= Task instructions =
Please repeat the records exactly. The pictures are to be left out.

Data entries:
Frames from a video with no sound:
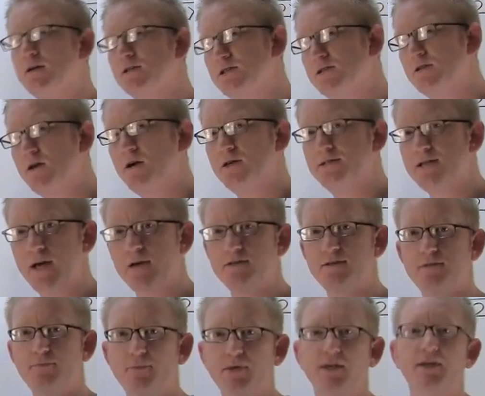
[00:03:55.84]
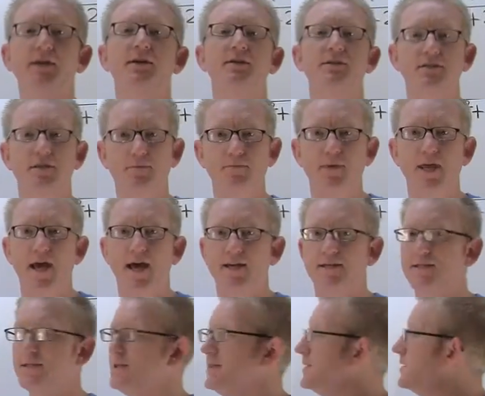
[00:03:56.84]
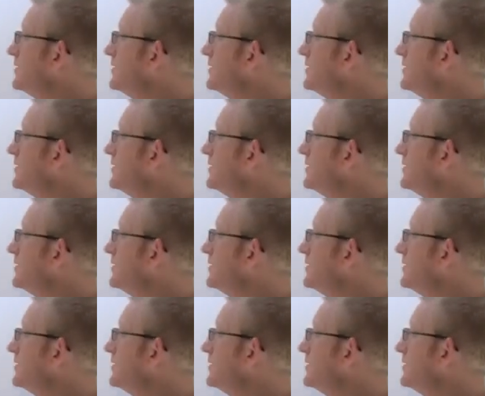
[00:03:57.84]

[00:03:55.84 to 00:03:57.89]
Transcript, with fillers: starts out to be some nasty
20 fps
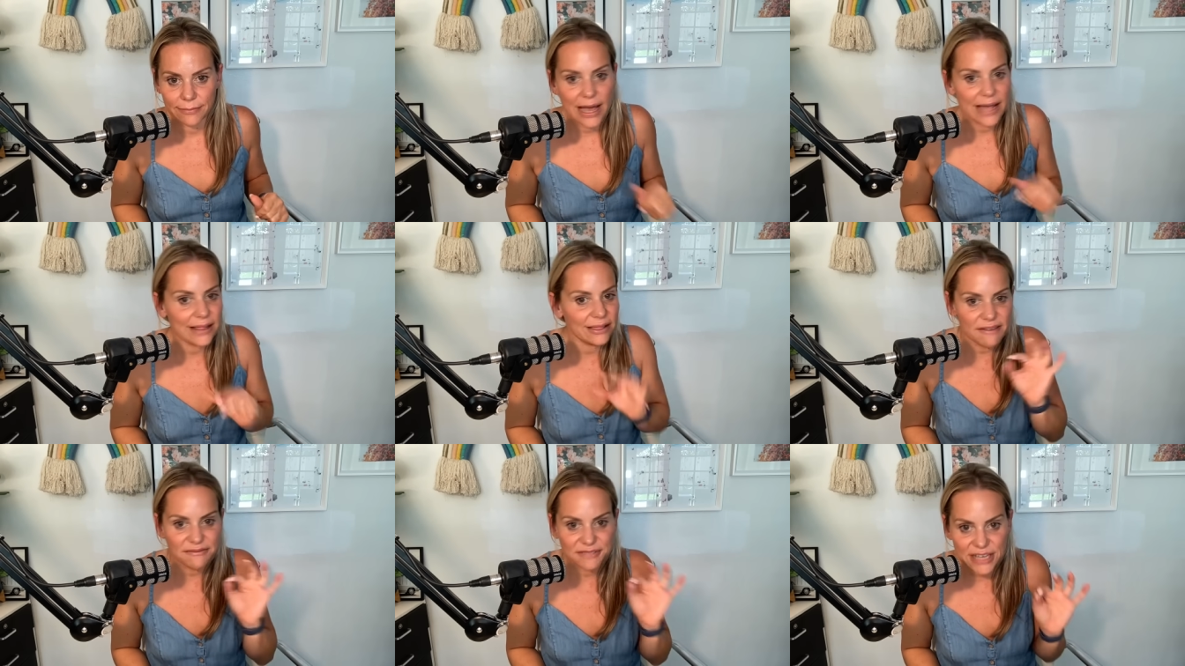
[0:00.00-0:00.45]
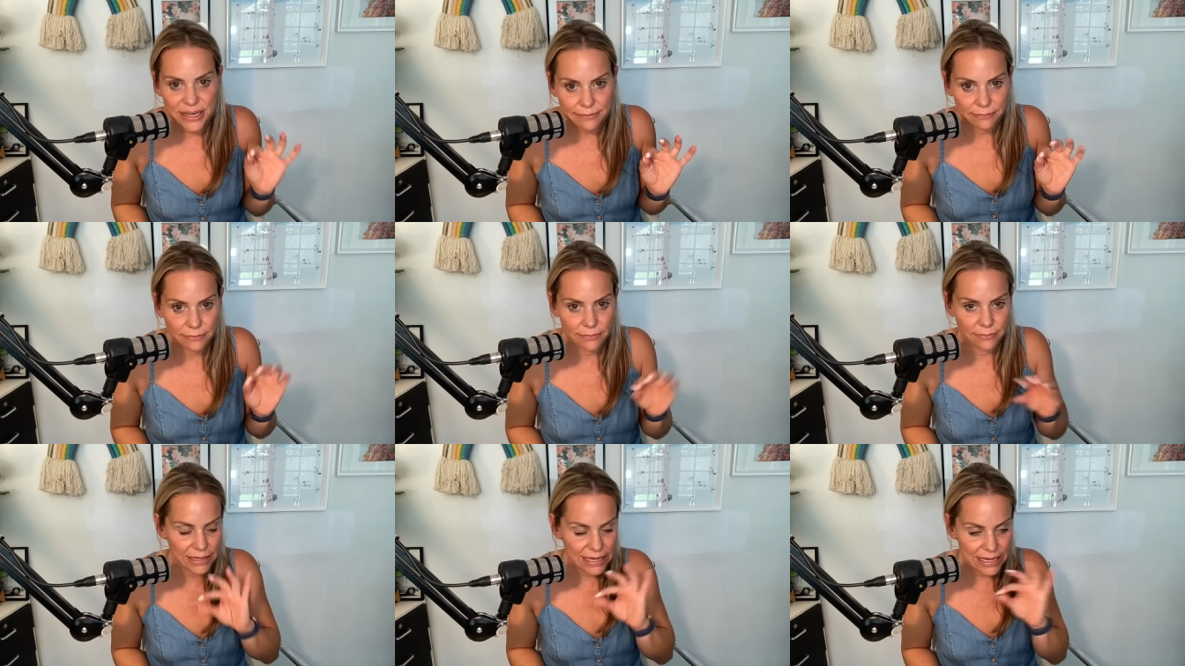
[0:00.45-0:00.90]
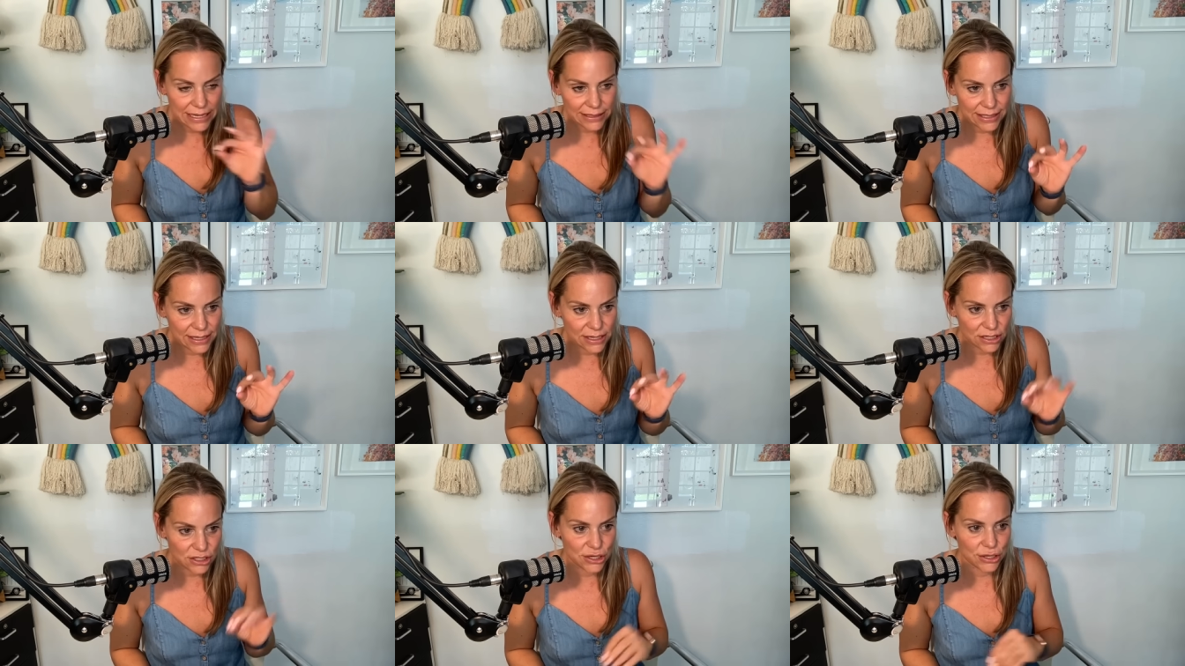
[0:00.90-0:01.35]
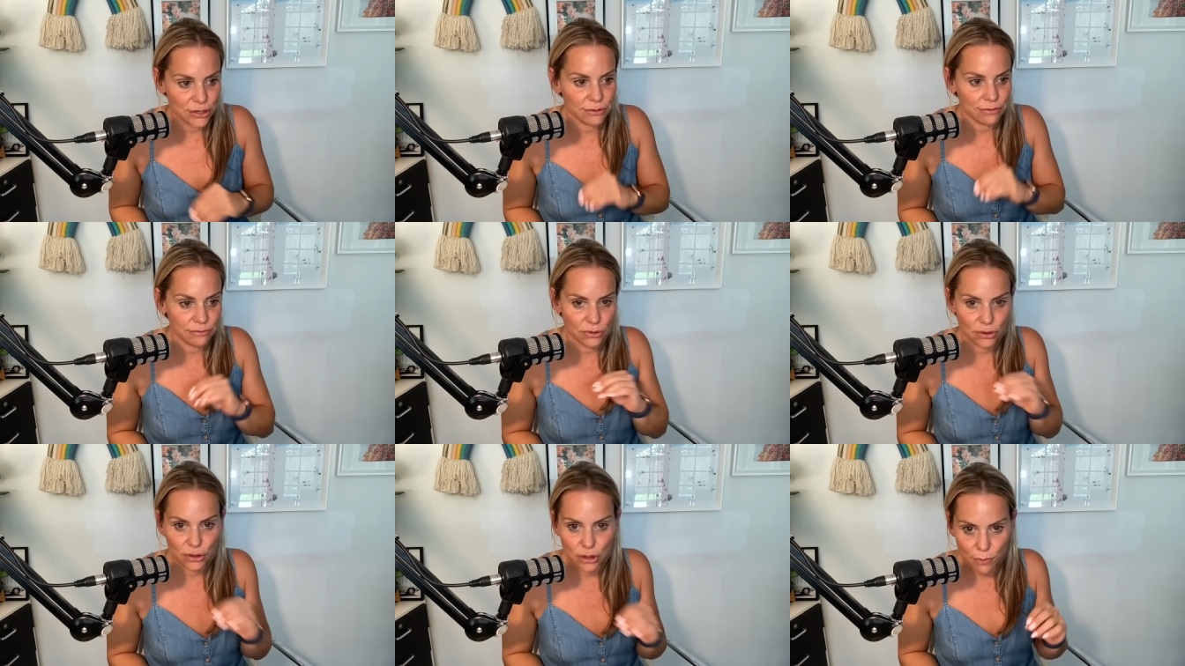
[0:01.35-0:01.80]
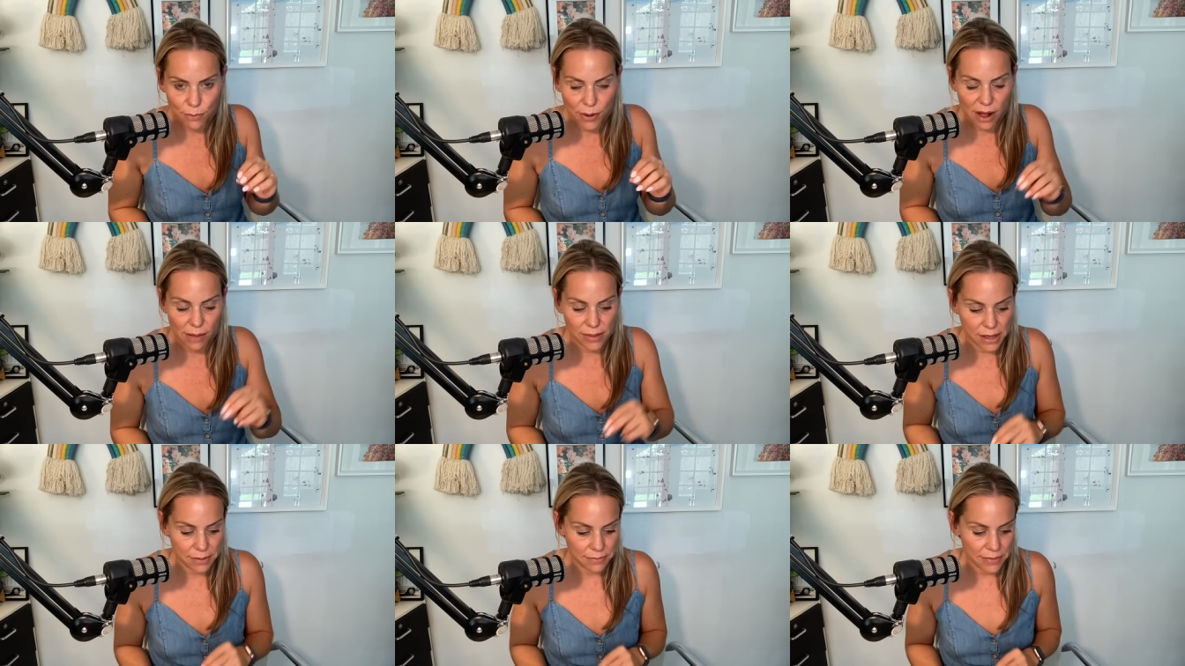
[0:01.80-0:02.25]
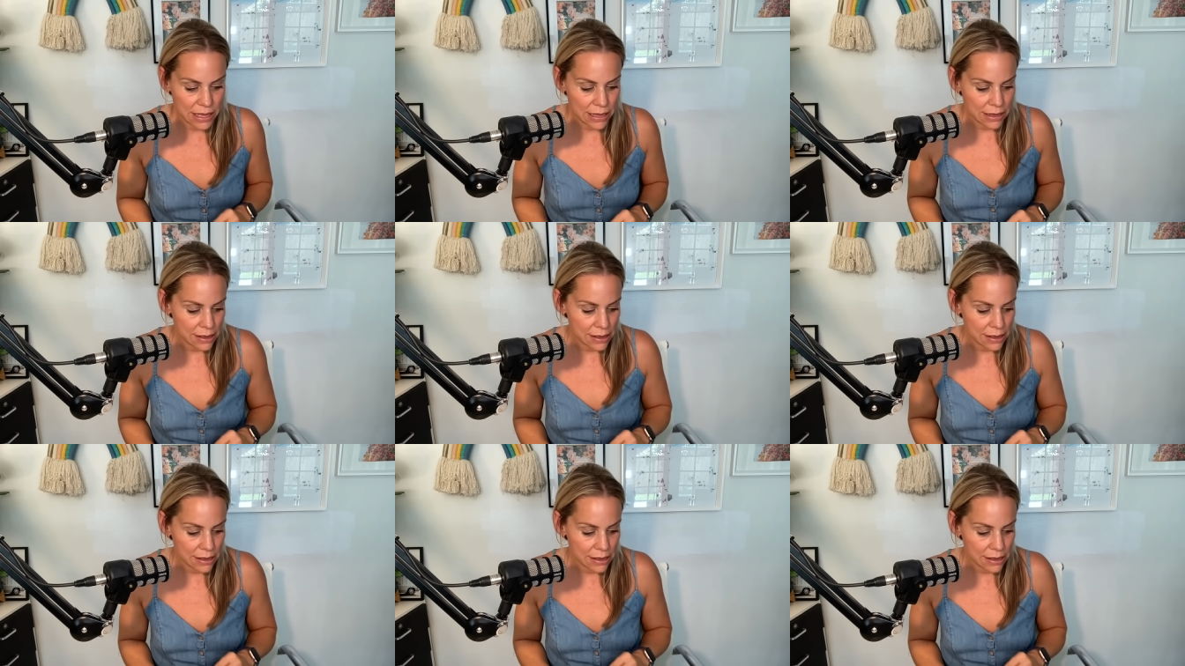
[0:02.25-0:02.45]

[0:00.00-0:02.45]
I loved it. Easy to do. No problem.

= Exercise answer =
Frames from a video with no sound:
[00:03:55.84]
[00:03:56.84]
[00:03:57.84]

[00:03:55.84 to 00:03:57.89]
Transcript, with fillers: starts out to be some nasty
20 fps
[0:00.00-0:00.45]
[0:00.45-0:00.90]
[0:00.90-0:01.35]
[0:01.35-0:01.80]
[0:01.80-0:02.25]
[0:02.25-0:02.45]

[0:00.00-0:02.45]
I loved it. Easy to do. No problem.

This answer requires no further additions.